- Court: Privy Council
- Full case name: Elders Pastoral Limited v Bank of New Zealand
- Decided: 18 June 1990
- Citation: [1990] NZPC 3; [1990] UKPC 29; [1990] 3 NZLR 129; [1990] 1 WLR 1090; (1990) 2 PRNZ 333
- Transcript: judgment

Court membership
- Judges sitting: Lord Bridge of Harwich, Lord Templeman, Lord Griffiths, Lord Ackner, Lord Goff of Chieveley

= Elders Pastoral Limited v Bank of New Zealand =

Elders Pastoral Limited v Bank of New Zealand [1990] NZPC 3; [1990] UKPC 29; [1990] 3 NZLR 129; [1990] 1 WLR 1090; (1990) 2 PRNZ 333 is a cited case in New Zealand case law regarding constructive trusts.

==Background==
In 1987, farmer William Gunn granted the Bank of New Zealand a security over his livestock, making all proceeds of any livestock sales to be payable to the bank. However, the security did allow the farmer to sell livestock during "ordinary course of business".

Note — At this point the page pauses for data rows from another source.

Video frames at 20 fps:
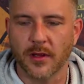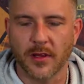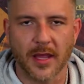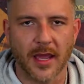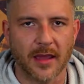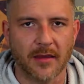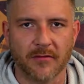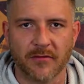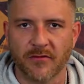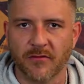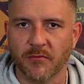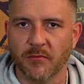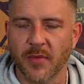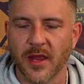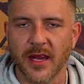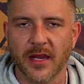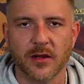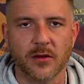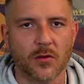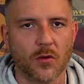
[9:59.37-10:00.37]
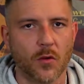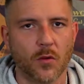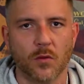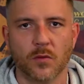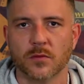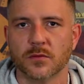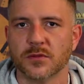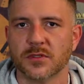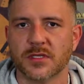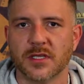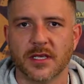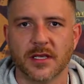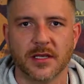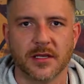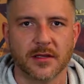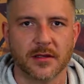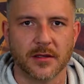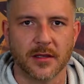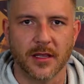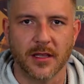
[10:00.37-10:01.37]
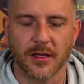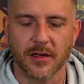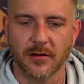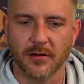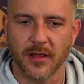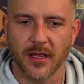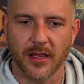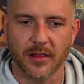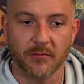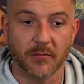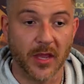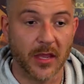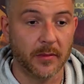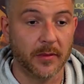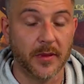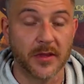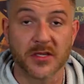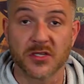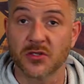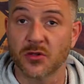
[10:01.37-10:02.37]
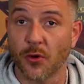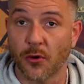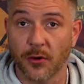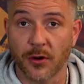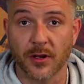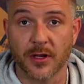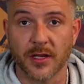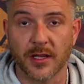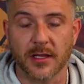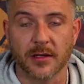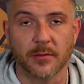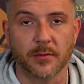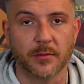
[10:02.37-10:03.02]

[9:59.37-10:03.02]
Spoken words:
have made goals and maybe started it,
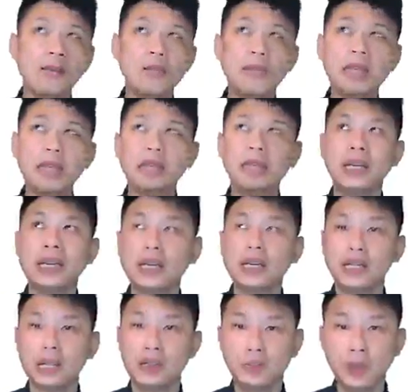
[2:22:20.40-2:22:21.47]

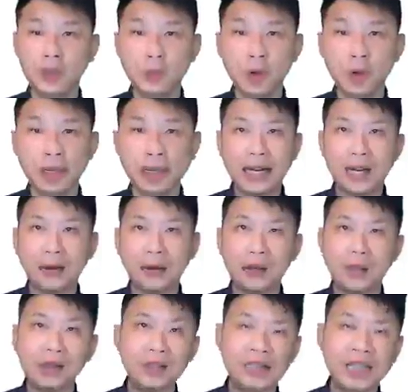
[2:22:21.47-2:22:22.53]
Because we want
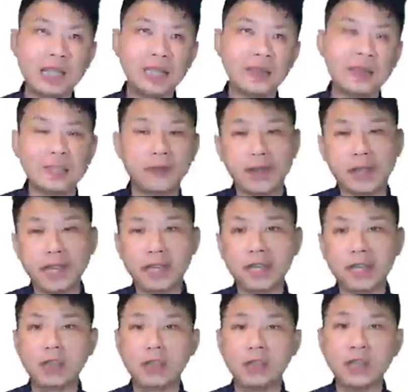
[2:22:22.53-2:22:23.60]
our use case
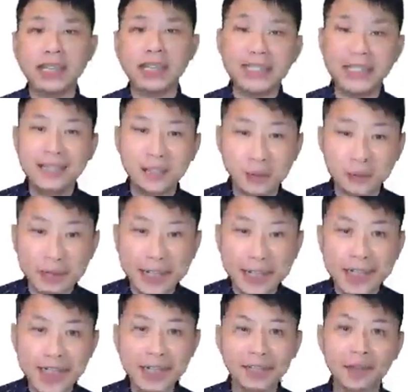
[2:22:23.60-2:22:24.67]
specification to be easy to
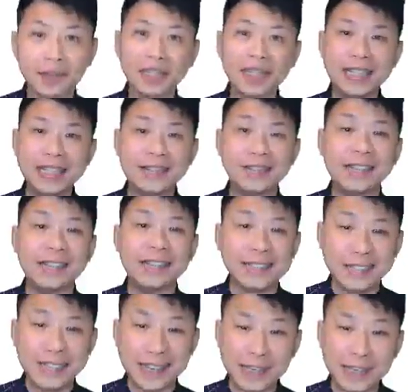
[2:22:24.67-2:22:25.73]
read and also easy to
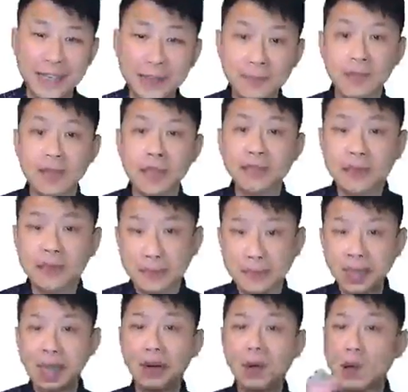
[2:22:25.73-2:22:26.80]
understand. If
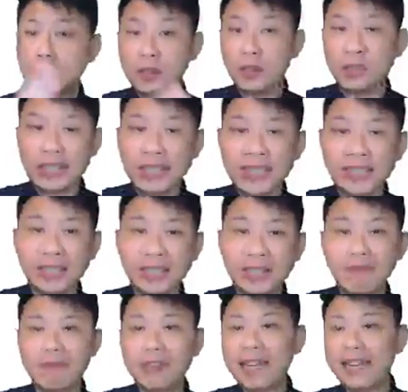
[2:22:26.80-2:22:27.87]
somehow one use case
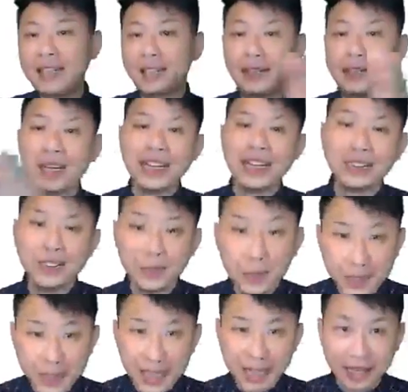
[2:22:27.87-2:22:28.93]
is related to another
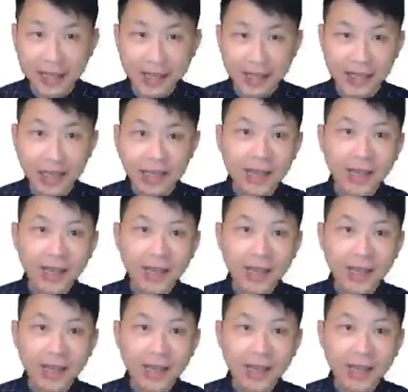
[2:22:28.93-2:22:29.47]
use case,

The following year however, Gunn sold 3,081 lambs via his livestock agent Elders Pastoral, later not only deducting their normal commission for the sale, also deducted the bulk of the remaining proceeds to offset other monies owed by the farmer to Elders.

On discovery of this development, the bank advised Elders that these monies were payable to them under their security, adding that the money from the sale should be held as a constructive trust for the bank.

==Held==
The court held that the money was to be held as a constructive trust for the Bank of New Zealand.